Sabahlara kadar oturup konuşalım
Kimse duymasın
Mavi bir gökyüzümüz olsun kanatlarımız
Dokunarak uçalım.

insanlardan buz gibi soğudum,
işte yalnız sen varsın
Öyle halsizim ki hiç sorma
Anlarsın. “

dostluklara ya da dostlara rastlamak mümkün mü acaba? Dar ve telaşlı bir günde hiç bir şey sormadan hesapsızca kalbini ve gerektiğinde cebini açabilen, tacir edasından uzak kaç dostumuz var? Gözlerine bakmadan kalbini okuyabilen, ruhunu yormadan zamanı çatlatırcasına sırrını, kimsesizliğini bir nazar boncuğu gibi taşıyabilen dost ... bütün kötülere kötülüklere karşı içindeki çocuğu ve kalbindeki ışığı koruyabilecek bir muska gibi boynunda taşıyabileceğin dost.

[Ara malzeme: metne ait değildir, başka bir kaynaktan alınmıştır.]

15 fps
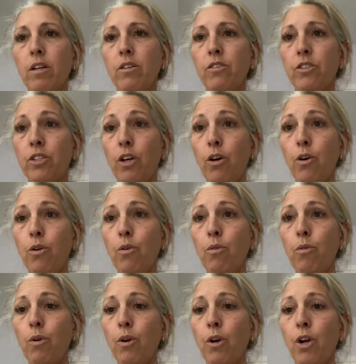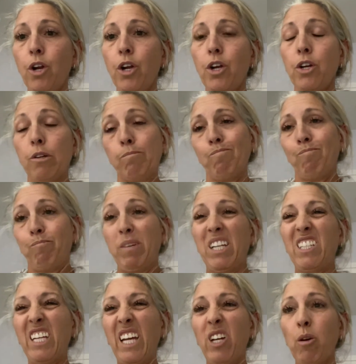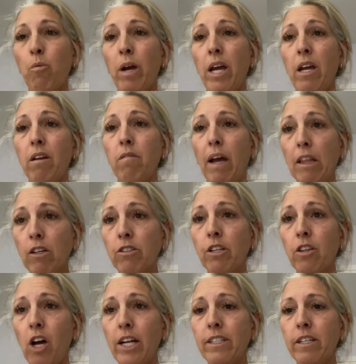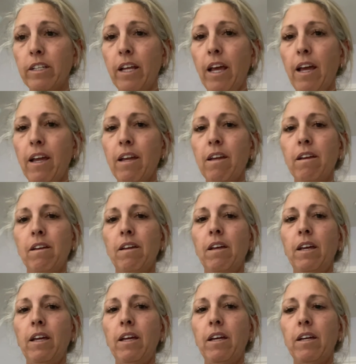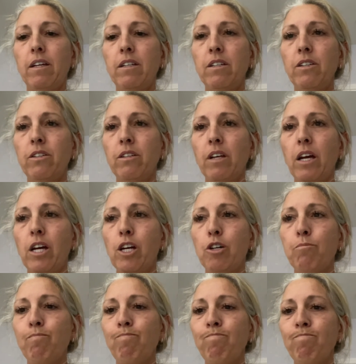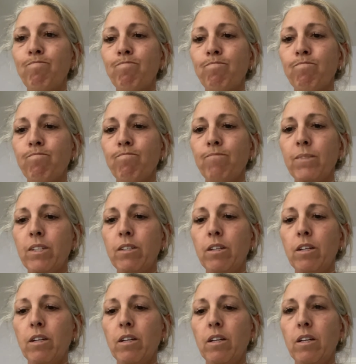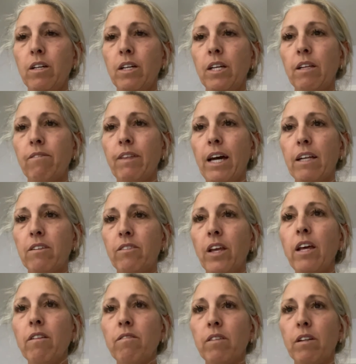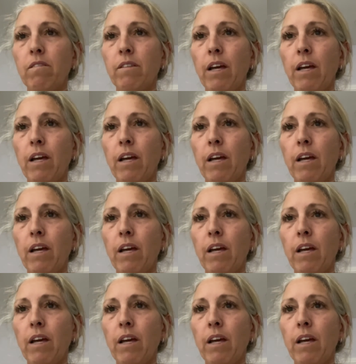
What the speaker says: So big takeaway, I learned a lot today, and I think that's it.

Anlamını yitiren kelimeler, soysuzlaşan nefs, birer ateş parçası gibi gördüğü her iyi şeyi kül eden gözler, gittikçe kötüye yaklaşan ayaklar, velhasıl nemrutlaşan kalbler, çivisi çoktan çıkmış arsız ve haksız hayat.Gönlünde bir vaha gibi açılabilen, bir yağmur gibi serinletebilen, bir güneş gibi ısıtabilen ve ışıtabilen, ellerin gözlerin, kalbin olabilen, en güzel yerindeyken ömrünün nazenin bir çiçek gibi lüzumunda solabilen, ellerini yüreğine alabilip te dost var mı... nerde acep?